Sur la droite, c’est Mim Lis, l’une des premières jeunes femmes hmong à s’établir à Vees Cam (Vietnam). La jupe qu’elle porte a été entièrement confectionnée par sa mère. Sa mère avait semé, récolté et traité le chanvre, puis filé et teint les fibres avant de les tisser. Les tissus étaient ensuite remis à Pog Tub (une artisane) pour être travaillés : teinture à l’indigo, application de cire pour le batik, lavage à l’eau chaude pour ôter la cire, suivis de plusieurs étapes de rinçage et de séchage. Ce n’est qu’après un long processus que la jupe était enfin prête à être portée.


Je ne sais pas si cela peut être considéré comme une forme de résistance personnelle.


Le père Yves Bertrais a dit : 《 Votre langue vous appartient. Personne ne peut vous la retirer, sauf vous-même. 》


En 1950, il s’est réveillé dans la maison de Ya Ja No à Kiu Katiam, son vélo renversé devant l’enclos des cochons. Un an plus tard, ses amis, en sacrifiant un cochon, lui donnèrent un nom hmong : Nyiaj Pov.

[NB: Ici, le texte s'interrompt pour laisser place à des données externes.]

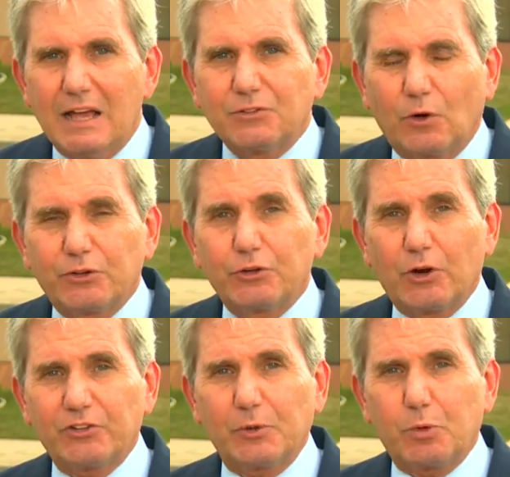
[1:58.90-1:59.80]
As far as
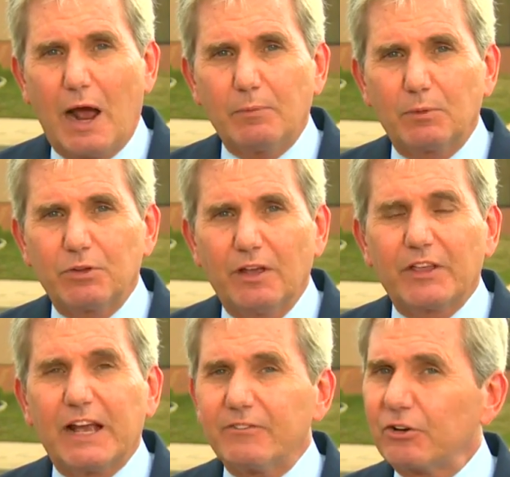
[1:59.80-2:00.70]
addressing problems,
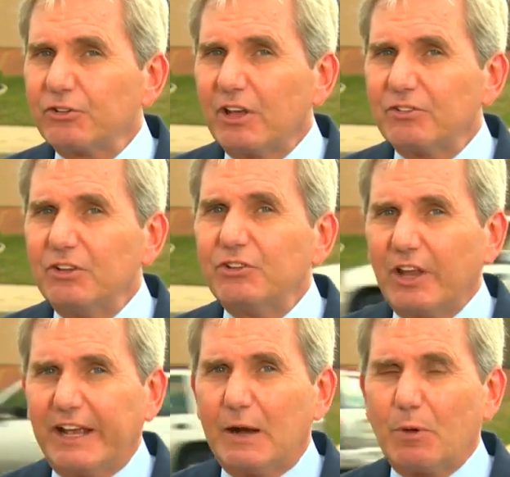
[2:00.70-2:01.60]
the governor says he's
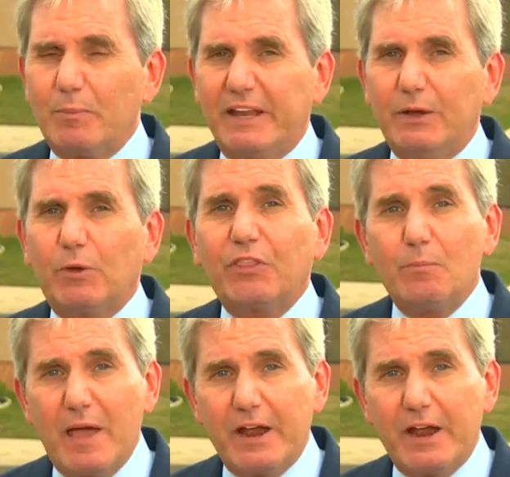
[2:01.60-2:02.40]
setting up a meeting with theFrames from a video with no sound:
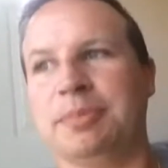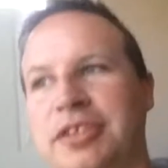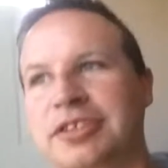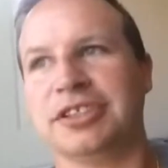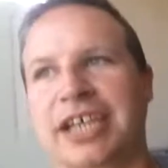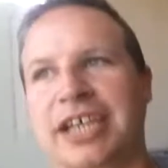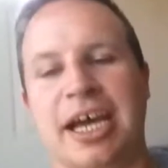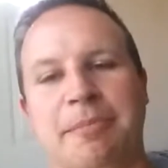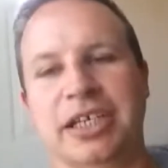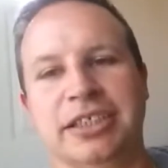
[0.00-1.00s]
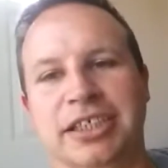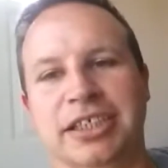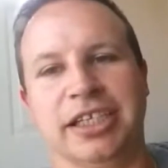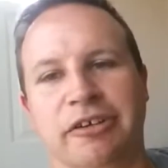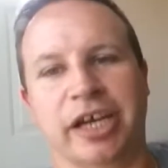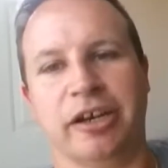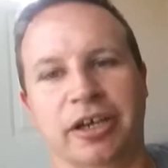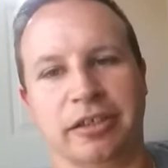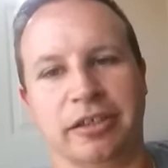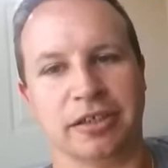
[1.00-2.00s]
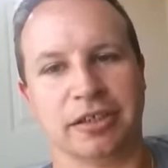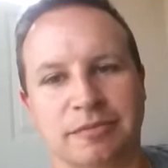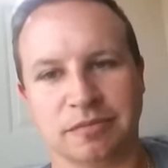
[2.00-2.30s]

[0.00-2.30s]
Those are not tapping into the internet or anything.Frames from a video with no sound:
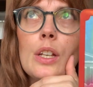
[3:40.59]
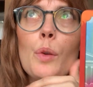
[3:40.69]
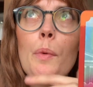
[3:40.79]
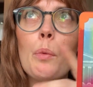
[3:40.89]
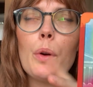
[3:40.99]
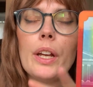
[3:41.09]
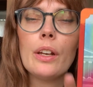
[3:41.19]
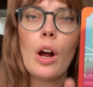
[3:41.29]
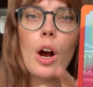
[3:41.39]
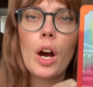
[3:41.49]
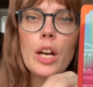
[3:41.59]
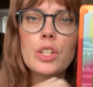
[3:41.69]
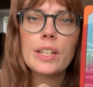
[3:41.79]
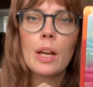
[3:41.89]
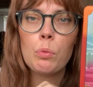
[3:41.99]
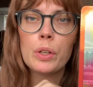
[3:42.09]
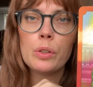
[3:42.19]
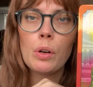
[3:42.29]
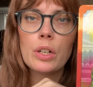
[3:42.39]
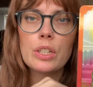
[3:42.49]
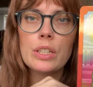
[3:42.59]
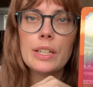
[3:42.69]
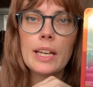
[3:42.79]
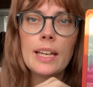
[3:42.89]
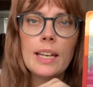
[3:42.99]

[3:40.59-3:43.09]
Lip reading: You've been working hard to get where you are today,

Vingt-cinq ans plus tard, ses manuscrits furent clandestinement transportés à travers le Mékong pour fuir le Laos. Dans un camp de réfugiés en Thaïlande, il réalisa pour la première fois que le mouvement de latinisation de la langue hmong auquel il avait contribué allait relier des Hmongs dispersés dans le monde entier, car ils ne pouvaient plus se saluer en personne dans leur langue orale.
Plus tard, en Guyane française,il renonce à écrire sur les Hmong en français : il ne doit plus fixer leur figure dans une langue lointaine.

Par l'intermédiaire de Radio Veritas Asia, également basée à Manille, et sous la forme d'enregistrements quotidiens de trente minutes.
Au crépuscule de sa vie, Yves Bertrais revient sur les terres où il a travaillé, et l'homme qui s'est battu toute sa vie pour l'écrit confirme l'existence de l'esprit en detextualisant, sans passé, sans futur, terre d'origine existe dans l'histoire du texte, et céleste patrie existe dans le hic et nunc de l'écouté.


C’est le dernier droits :

Tous sont fiers d’avoir maintenant une écriture. Savoir lire et écrire donne un sentiment de dignité aux minorités qui sont méprisées par les majorités au pouvoir. On parle partout des droits de l’homme. Ce droit à s’instruire dans sa propre langue leur est en fait refusé partout.

Y. Bertrais, « Un missionnaire chez les Hmong depuis 48 ans », art. cit.